Problem: Computers crash a lot. What happens if your bionic eyes crash while driving, or worse yet, while watching the season-finale of America's Next Top Body-Hack?

Ingenious Solution: Easy. Just add more technology to fix the problem. To avoid missing your programs, install a Tivo in your mind. If you are driving and all of a sudden you can't see, pull over to the side of the road, and watch TV.


Problem: Computers become obsolete every few years. Will this mean that humans will age faster rather than slower as cyborgs?

Ingenious Solution: Well, if my iPod is any indication, your hyper-kidneys will only be designed to last one month past the end of the warranty. So, you'll be buying new kidneys anyway, with new video screens and better click wheels, so they really won't have the chance to age that much. You will be forced to get a brand new iKidney, or you'll die. You'll really be getting younger every year. And trendier.

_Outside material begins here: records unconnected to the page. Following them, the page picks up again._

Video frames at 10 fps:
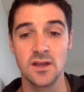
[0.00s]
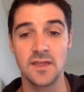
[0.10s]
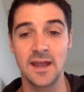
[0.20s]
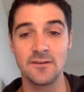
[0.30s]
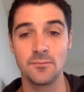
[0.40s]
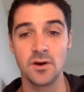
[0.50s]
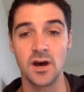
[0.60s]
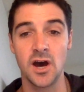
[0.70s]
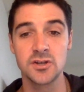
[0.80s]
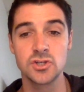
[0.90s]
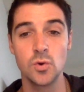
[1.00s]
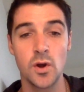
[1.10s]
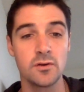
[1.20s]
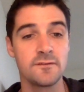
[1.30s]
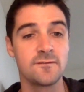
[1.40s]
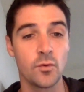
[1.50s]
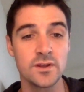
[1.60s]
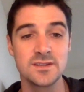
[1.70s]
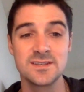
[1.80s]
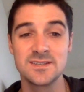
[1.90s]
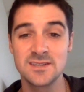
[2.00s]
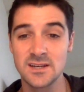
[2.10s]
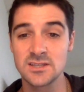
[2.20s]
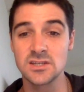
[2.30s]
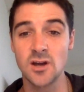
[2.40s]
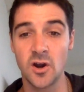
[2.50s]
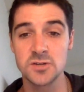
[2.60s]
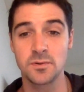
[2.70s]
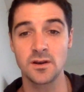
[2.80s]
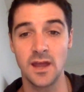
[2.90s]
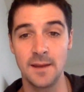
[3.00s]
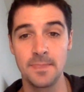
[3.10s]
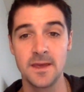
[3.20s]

They gave up 246 yards per game,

Problem: If experiences are immediately available on YouTube, instead of just videos, won't this mean that the collective unconscious will become a reality, or even that our species will develop a "hive-mind", erasing the possibility of individual lives and creating a massive, homogeneous, non-personality, and what's worse, the content of this culture-ego will be no better and probably even more abysmal than the below-average of bottom-feeding brain-stem-titillation of reality programming that is now available?

Ingenious Solution: Yes.


Problem: What if bodily function jokes become riddled with nerd jargon?

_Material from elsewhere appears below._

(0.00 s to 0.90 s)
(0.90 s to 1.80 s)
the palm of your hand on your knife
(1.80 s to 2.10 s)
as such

Ingenious Solution: Don't worry. Pooping will still be hilarious.


Problem: What if the government uses the Patriot Act to hack my BRAIN?!?!?!

Ingenious Solution: We rewire the school fire alarms, break into the traffic light system, rollerblade down Park Avenue, through Grand Central Station, mobilize our global network of hip 20-somethings to crash the Man's networks with a billion little cute worm animations, Hack the F***ing Planet, and then make out with Angelina Jolie in a swimming pool.

Done and done.

3/29/2007

The Day the Music Died

My iPod reached its limit, and the suicide gene took over. The real beauty of the iDesign is that they are made to be disposable, dying a few months after the warranty runs out. And coincidentally, the Apple Care plan for my iShuffle cost as much as a new one, so obviously I didn't purchase it. Luckily there is still internet radio, or work would be an abyss of sorrow (Garagepunk.com, is the current wavelength).

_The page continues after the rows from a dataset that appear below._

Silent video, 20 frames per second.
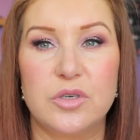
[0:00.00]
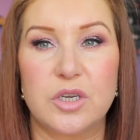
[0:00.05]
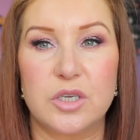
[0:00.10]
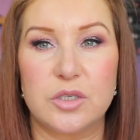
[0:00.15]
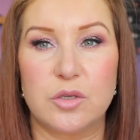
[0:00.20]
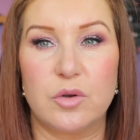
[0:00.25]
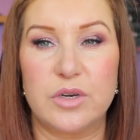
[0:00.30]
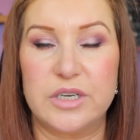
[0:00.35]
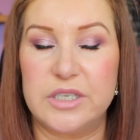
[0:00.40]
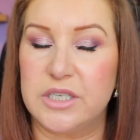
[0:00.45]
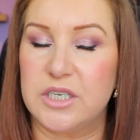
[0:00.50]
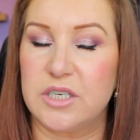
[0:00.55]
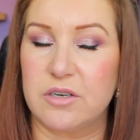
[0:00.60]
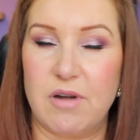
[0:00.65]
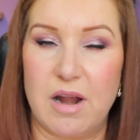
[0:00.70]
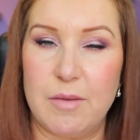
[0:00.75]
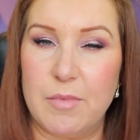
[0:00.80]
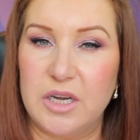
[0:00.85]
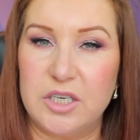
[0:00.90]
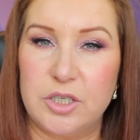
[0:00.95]
because on
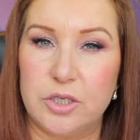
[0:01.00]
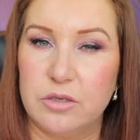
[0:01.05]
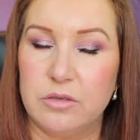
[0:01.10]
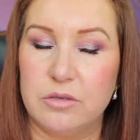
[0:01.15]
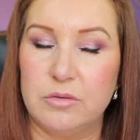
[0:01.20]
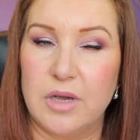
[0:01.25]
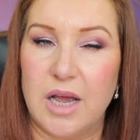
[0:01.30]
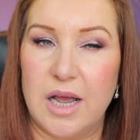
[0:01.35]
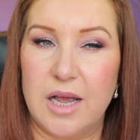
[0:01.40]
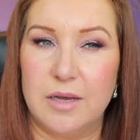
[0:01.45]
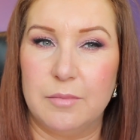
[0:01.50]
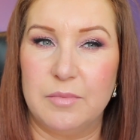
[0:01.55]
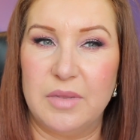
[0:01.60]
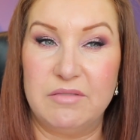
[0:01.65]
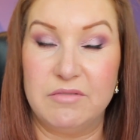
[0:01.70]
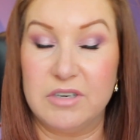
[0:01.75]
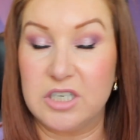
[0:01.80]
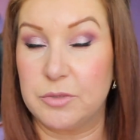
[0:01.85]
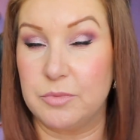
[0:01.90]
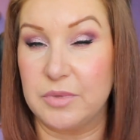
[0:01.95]
Instagram I do
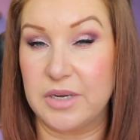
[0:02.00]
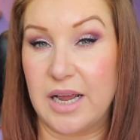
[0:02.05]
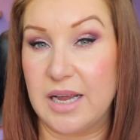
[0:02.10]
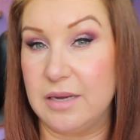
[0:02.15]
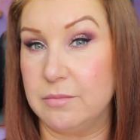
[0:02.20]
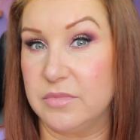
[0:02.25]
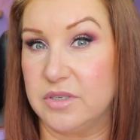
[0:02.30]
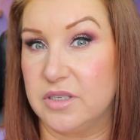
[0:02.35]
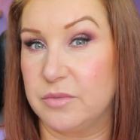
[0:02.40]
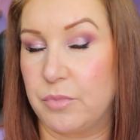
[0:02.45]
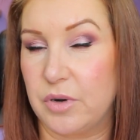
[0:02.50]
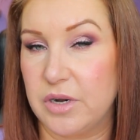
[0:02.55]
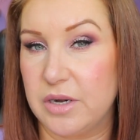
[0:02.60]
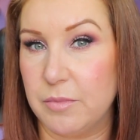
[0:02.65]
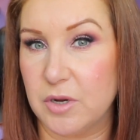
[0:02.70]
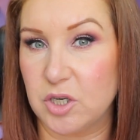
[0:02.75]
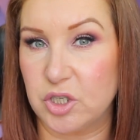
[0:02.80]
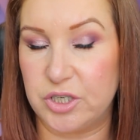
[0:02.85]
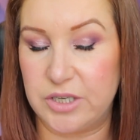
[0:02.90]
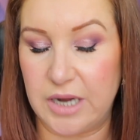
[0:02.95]
enrichment games pretty
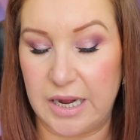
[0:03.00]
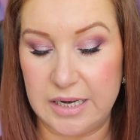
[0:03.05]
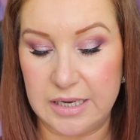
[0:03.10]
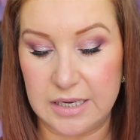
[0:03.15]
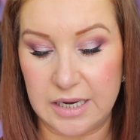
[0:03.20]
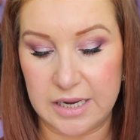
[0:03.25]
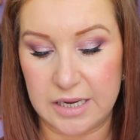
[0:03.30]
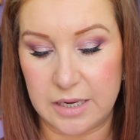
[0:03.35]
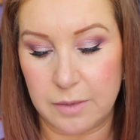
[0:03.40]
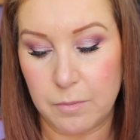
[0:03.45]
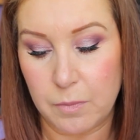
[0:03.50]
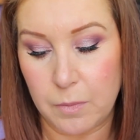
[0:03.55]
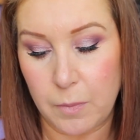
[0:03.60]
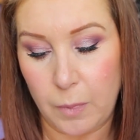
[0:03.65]
much daily.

Now that I have been consuming mp3s on my commute for over a year, my addiction is in full bloom. I have to decide what to do; shall I just get another fix with a small, 512MB player, or shall I upgrade my addiction to a mainline full-strength 60Gig Pod(or equivalent)? As my favorite line from Basketball Diaries goes, "if you're going to snort it you might as well smoke it, and if you're going to smoke it you might as well shoot it." And thus Leonardo DiCaprio becomes a junkie, and I drop $300 to the Apple Corp.?

Another beef of mine, though not directly related, is with RapidShare. (Since I hate them I'm not going to link to them.) This website stores large files and gives you a link to download them, and it and similar sites are used by mp3 blogs and the like to host the files. They make their money by selling subscriptions to get premium accounts for faster downloads, multiple downloads, etc. So of course they have to have some means to make the free downloading limited, to convince you to buy the subscription. But RapidShare's system is so difficult, often I fail to make the download connect before the site believes I have "exceeded my download limit", and so I have to sit in from of the computer for multiple hours before I actually get the file. I call bullshit. There are plenty of other sites that do the similar business, but without all the crap. I don't know why mp3 blogs choose RapidShare. Maybe they offer some incentive on the uploading end. But for me, who just wants to download the music, they suck.